[What to produce]
Copy out the whole listing exactly as given. Skip the pictures.
= = = = = = =
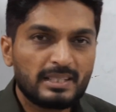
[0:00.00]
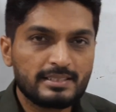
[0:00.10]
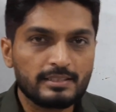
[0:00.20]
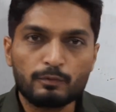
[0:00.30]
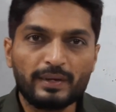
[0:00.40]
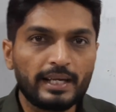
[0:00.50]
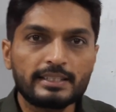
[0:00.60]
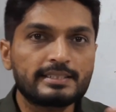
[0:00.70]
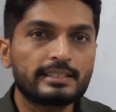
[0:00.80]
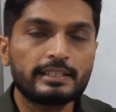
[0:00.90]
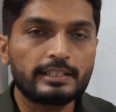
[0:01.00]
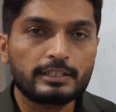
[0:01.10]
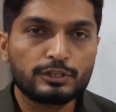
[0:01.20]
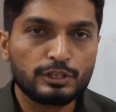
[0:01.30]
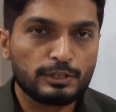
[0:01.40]
but see, we can easily
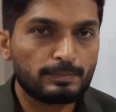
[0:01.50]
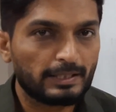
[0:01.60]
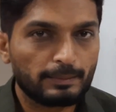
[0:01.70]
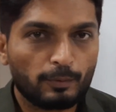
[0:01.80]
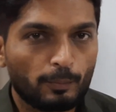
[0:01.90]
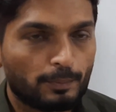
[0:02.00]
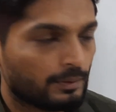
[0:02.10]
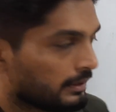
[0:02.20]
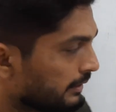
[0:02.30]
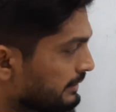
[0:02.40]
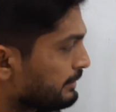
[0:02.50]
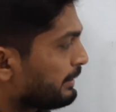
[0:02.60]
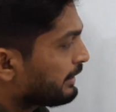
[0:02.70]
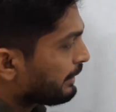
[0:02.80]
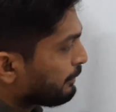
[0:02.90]
interchange by the
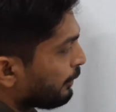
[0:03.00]
symmetric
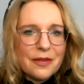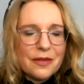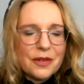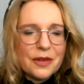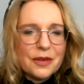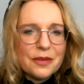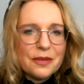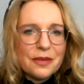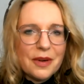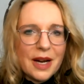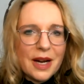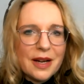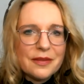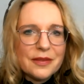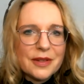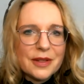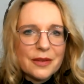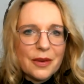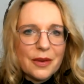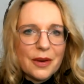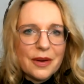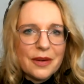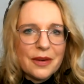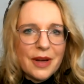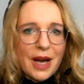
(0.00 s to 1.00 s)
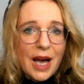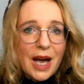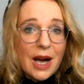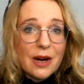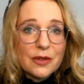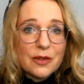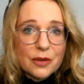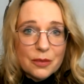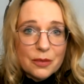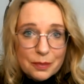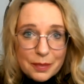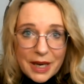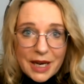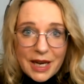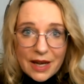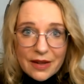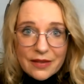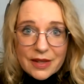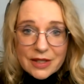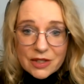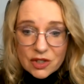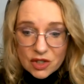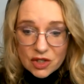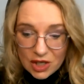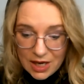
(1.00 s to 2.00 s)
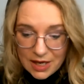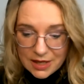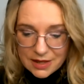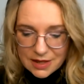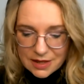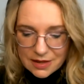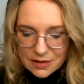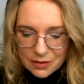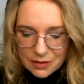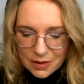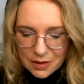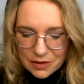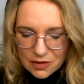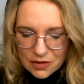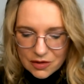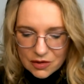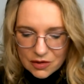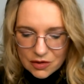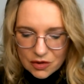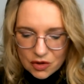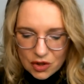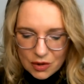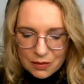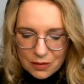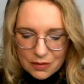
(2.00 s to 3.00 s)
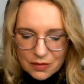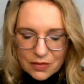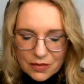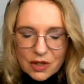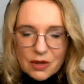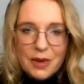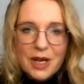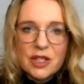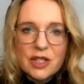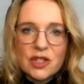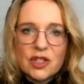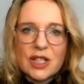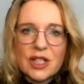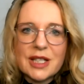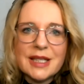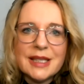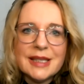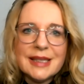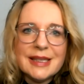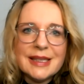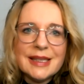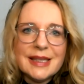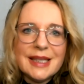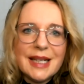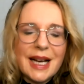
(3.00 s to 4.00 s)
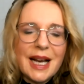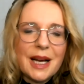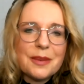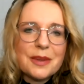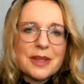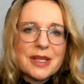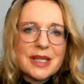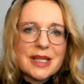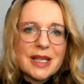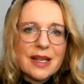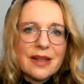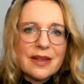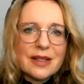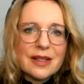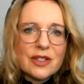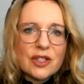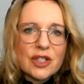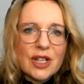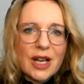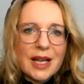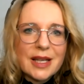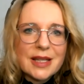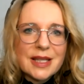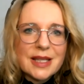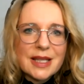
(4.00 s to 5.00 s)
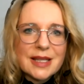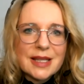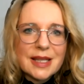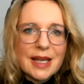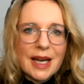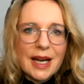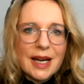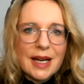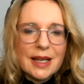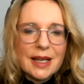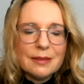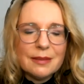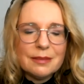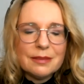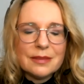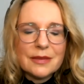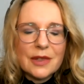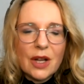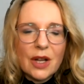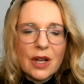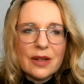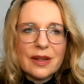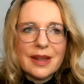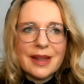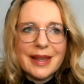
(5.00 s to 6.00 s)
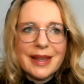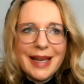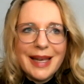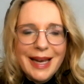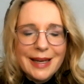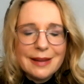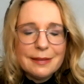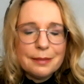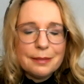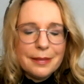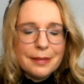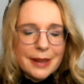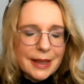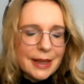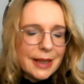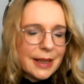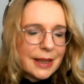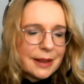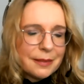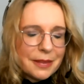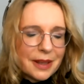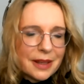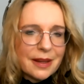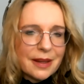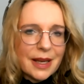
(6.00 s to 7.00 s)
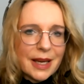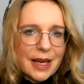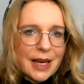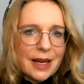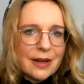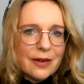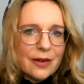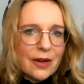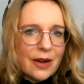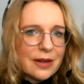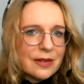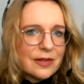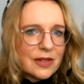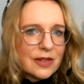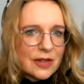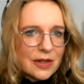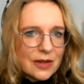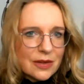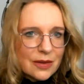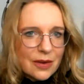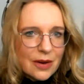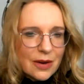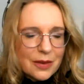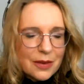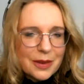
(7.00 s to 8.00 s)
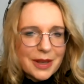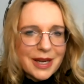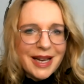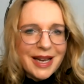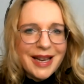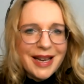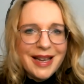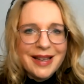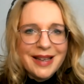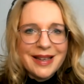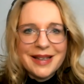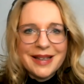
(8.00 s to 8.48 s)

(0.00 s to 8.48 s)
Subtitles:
revival, or how big are the chances? What's Jim's question? I would say the chances are not that big, but they are not zero.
= = = = = = =
[Expected answer]
[0:00.00]
[0:00.10]
[0:00.20]
[0:00.30]
[0:00.40]
[0:00.50]
[0:00.60]
[0:00.70]
[0:00.80]
[0:00.90]
[0:01.00]
[0:01.10]
[0:01.20]
[0:01.30]
[0:01.40]
but see, we can easily
[0:01.50]
[0:01.60]
[0:01.70]
[0:01.80]
[0:01.90]
[0:02.00]
[0:02.10]
[0:02.20]
[0:02.30]
[0:02.40]
[0:02.50]
[0:02.60]
[0:02.70]
[0:02.80]
[0:02.90]
interchange by the
[0:03.00]
symmetric
(0.00 s to 1.00 s)
(1.00 s to 2.00 s)
(2.00 s to 3.00 s)
(3.00 s to 4.00 s)
(4.00 s to 5.00 s)
(5.00 s to 6.00 s)
(6.00 s to 7.00 s)
(7.00 s to 8.00 s)
(8.00 s to 8.48 s)

(0.00 s to 8.48 s)
Subtitles:
revival, or how big are the chances? What's Jim's question? I would say the chances are not that big, but they are not zero.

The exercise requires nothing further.